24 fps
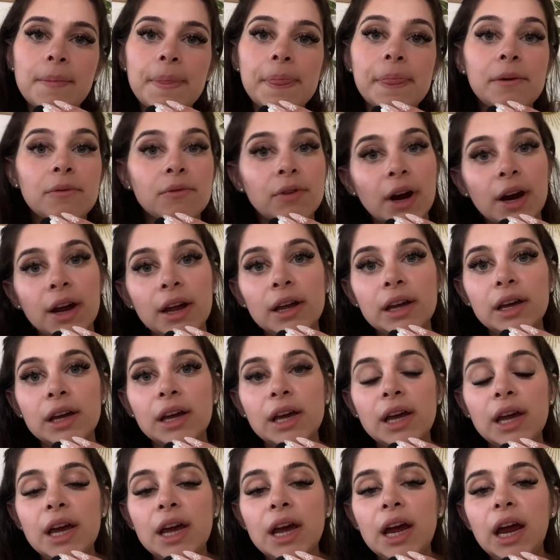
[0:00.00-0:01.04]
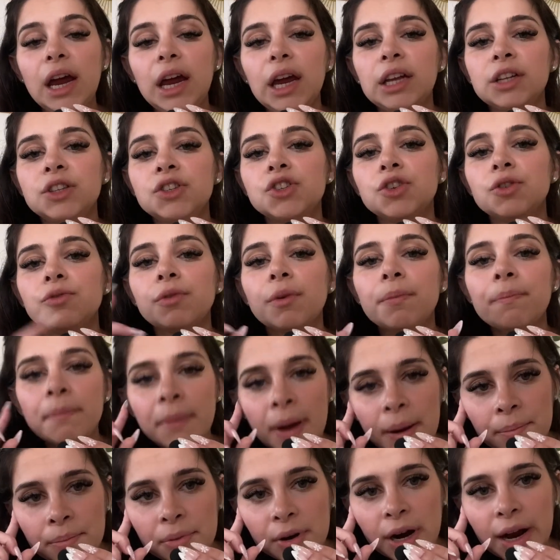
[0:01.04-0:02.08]
Right? And so
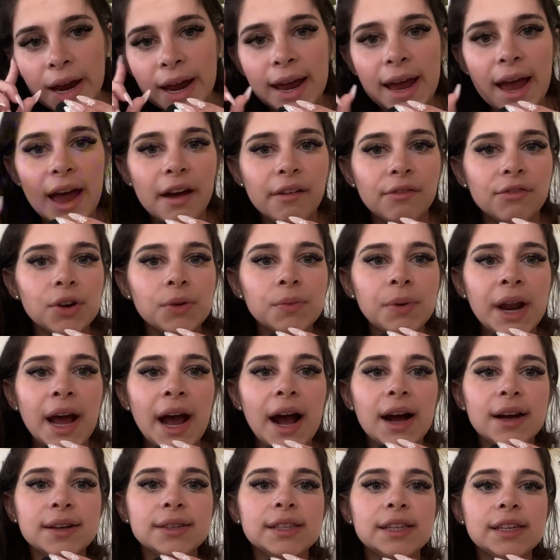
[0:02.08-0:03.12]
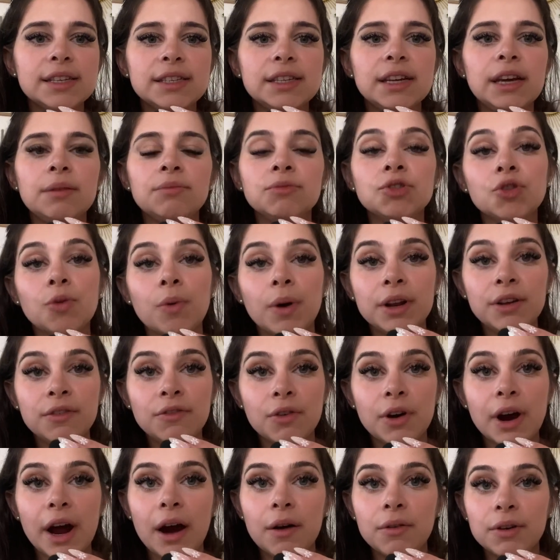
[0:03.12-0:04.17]
remembering everyone has the same
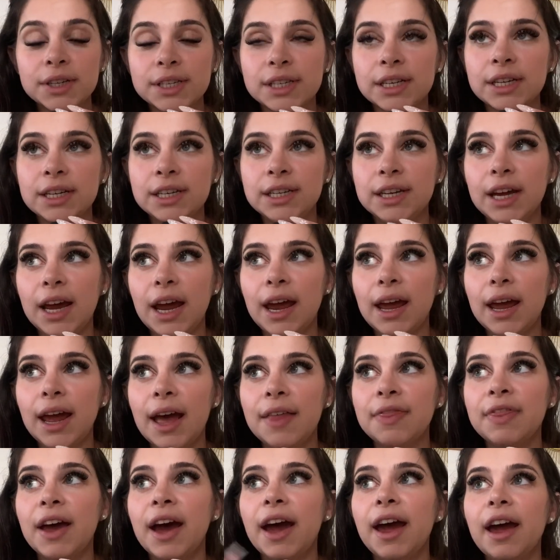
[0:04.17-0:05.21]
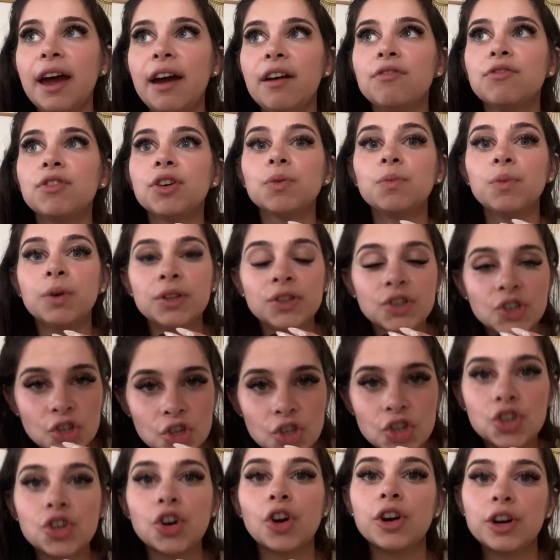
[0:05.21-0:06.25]
24 hours in a day, and that everyone
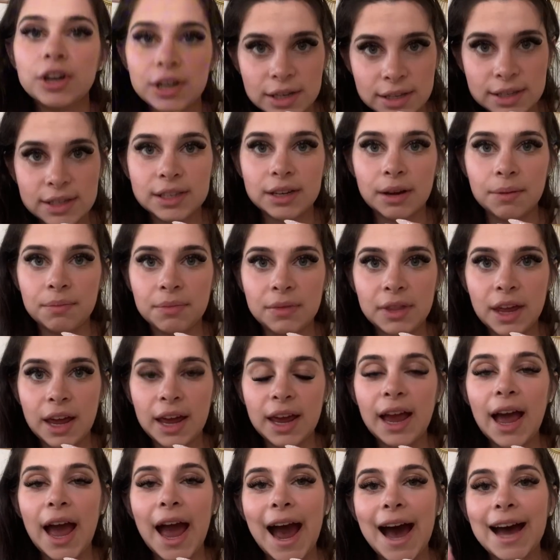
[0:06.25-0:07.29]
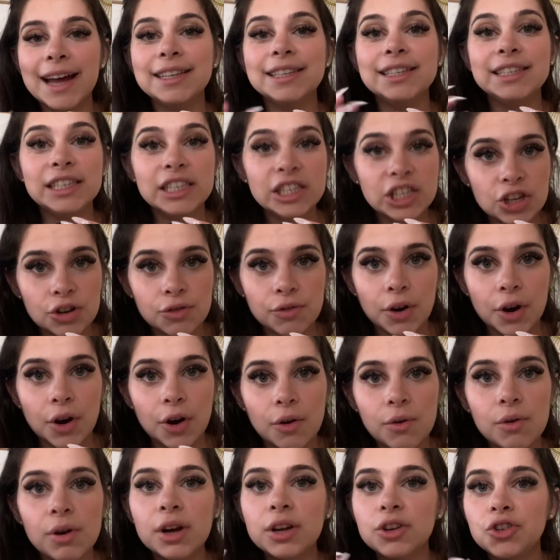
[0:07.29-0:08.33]
started something at
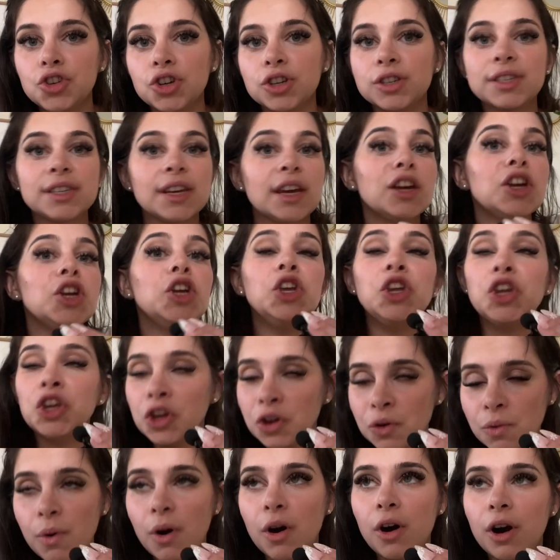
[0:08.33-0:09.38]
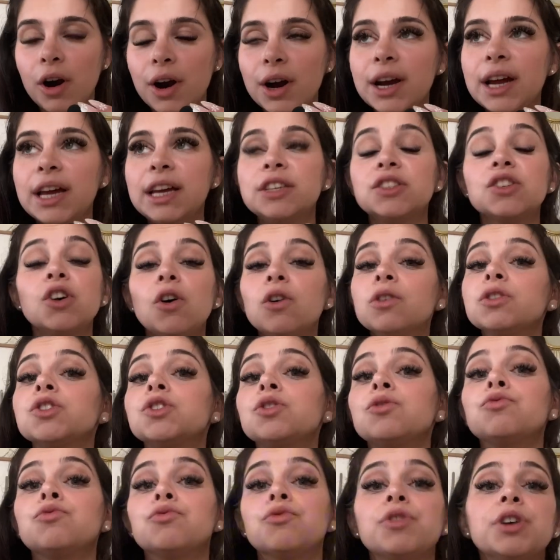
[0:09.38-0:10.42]
0, just like you are, is
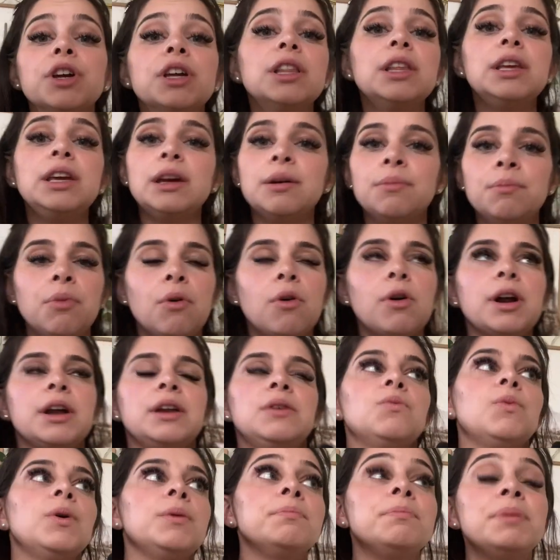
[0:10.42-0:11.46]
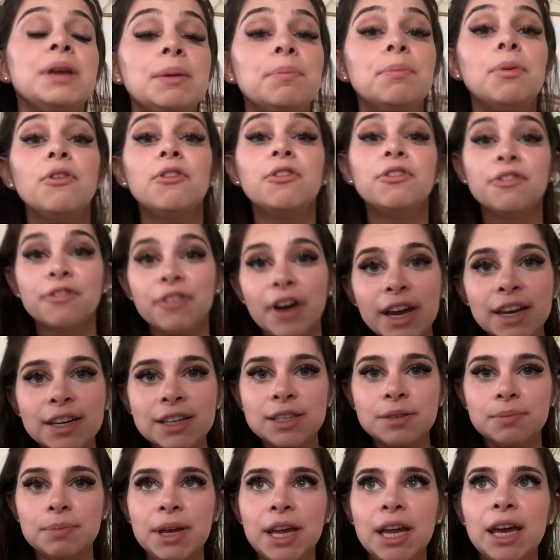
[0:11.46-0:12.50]
also really important. When people
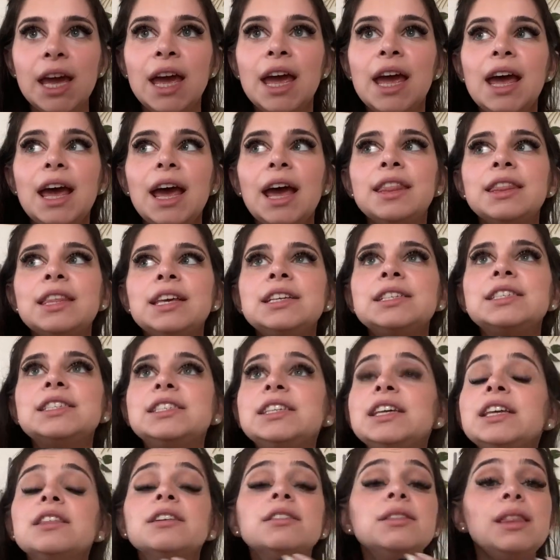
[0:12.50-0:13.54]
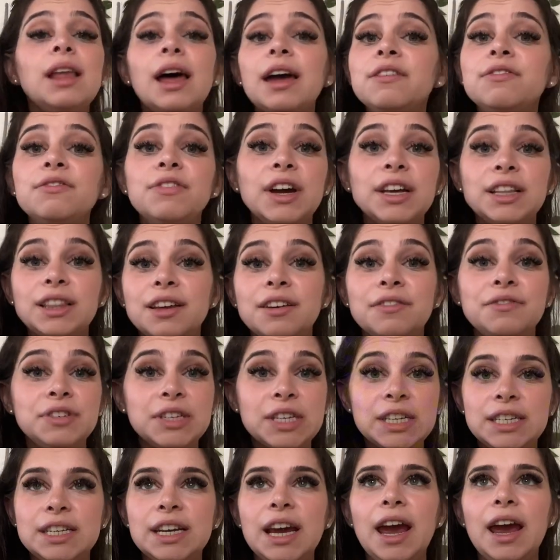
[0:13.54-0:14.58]
find me and they see the life I live
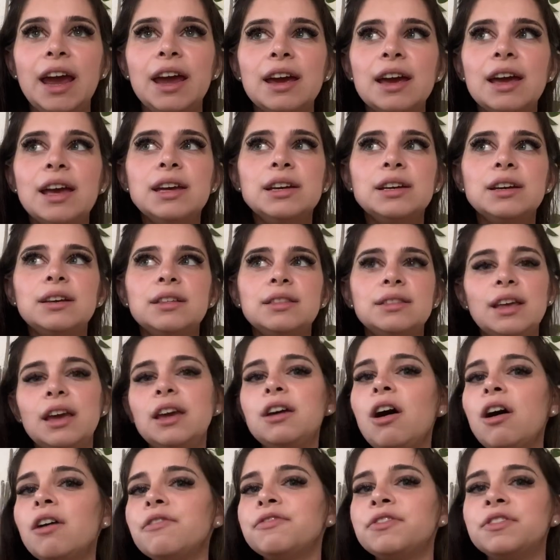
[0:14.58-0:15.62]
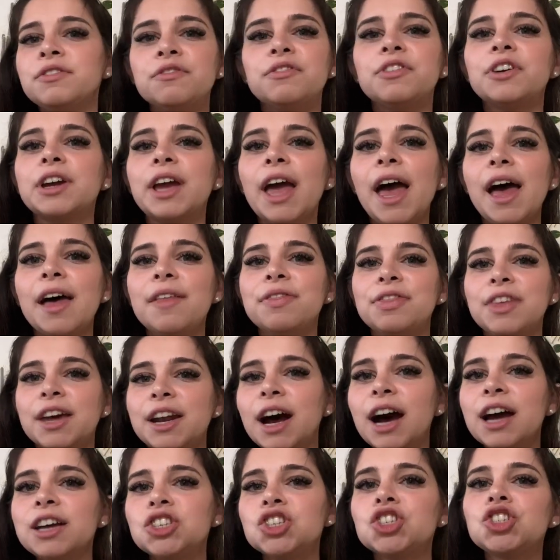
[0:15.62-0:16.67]
today, they often forget that
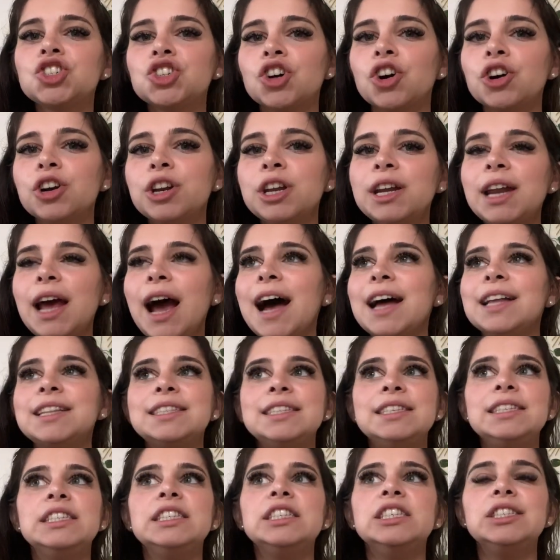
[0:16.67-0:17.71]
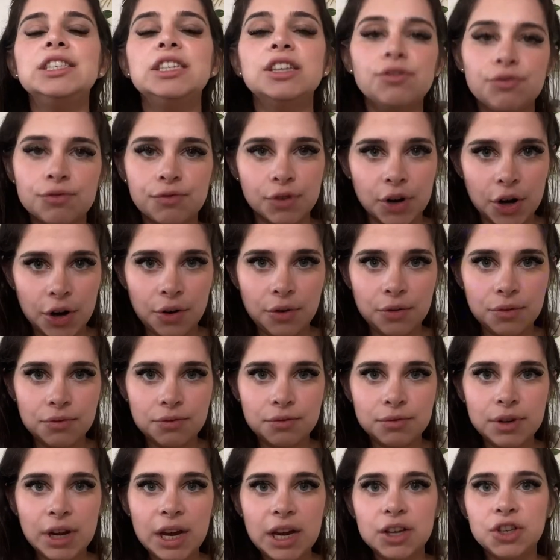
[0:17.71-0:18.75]
I started at $0
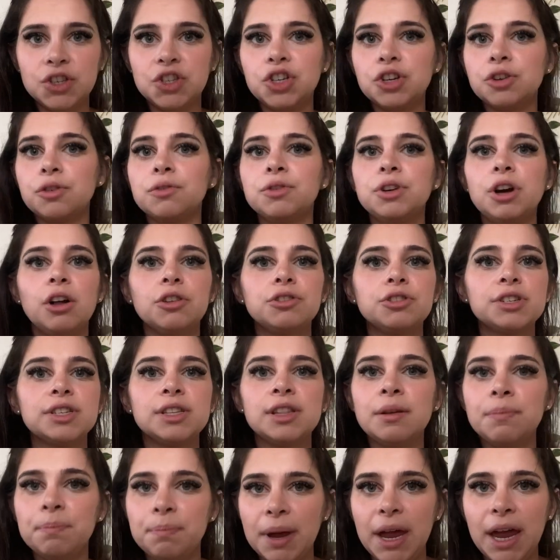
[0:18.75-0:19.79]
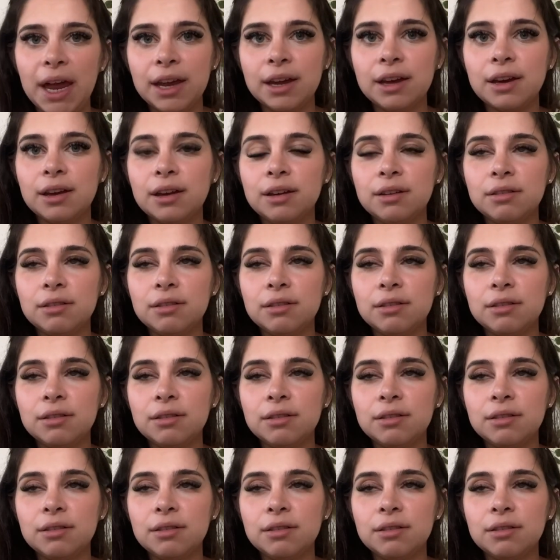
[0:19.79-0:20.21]
in the bank,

----

Prompt: All lines from the first in the listing above to the line containing "[0:10.42-0:11.46]", inclusive, go in the output exactly as they are; no pictures go in.

Written response:
24 fps
[0:00.00-0:01.04]
[0:01.04-0:02.08]
Right? And so
[0:02.08-0:03.12]
[0:03.12-0:04.17]
remembering everyone has the same
[0:04.17-0:05.21]
[0:05.21-0:06.25]
24 hours in a day, and that everyone
[0:06.25-0:07.29]
[0:07.29-0:08.33]
started something at
[0:08.33-0:09.38]
[0:09.38-0:10.42]
0, just like you are, is
[0:10.42-0:11.46]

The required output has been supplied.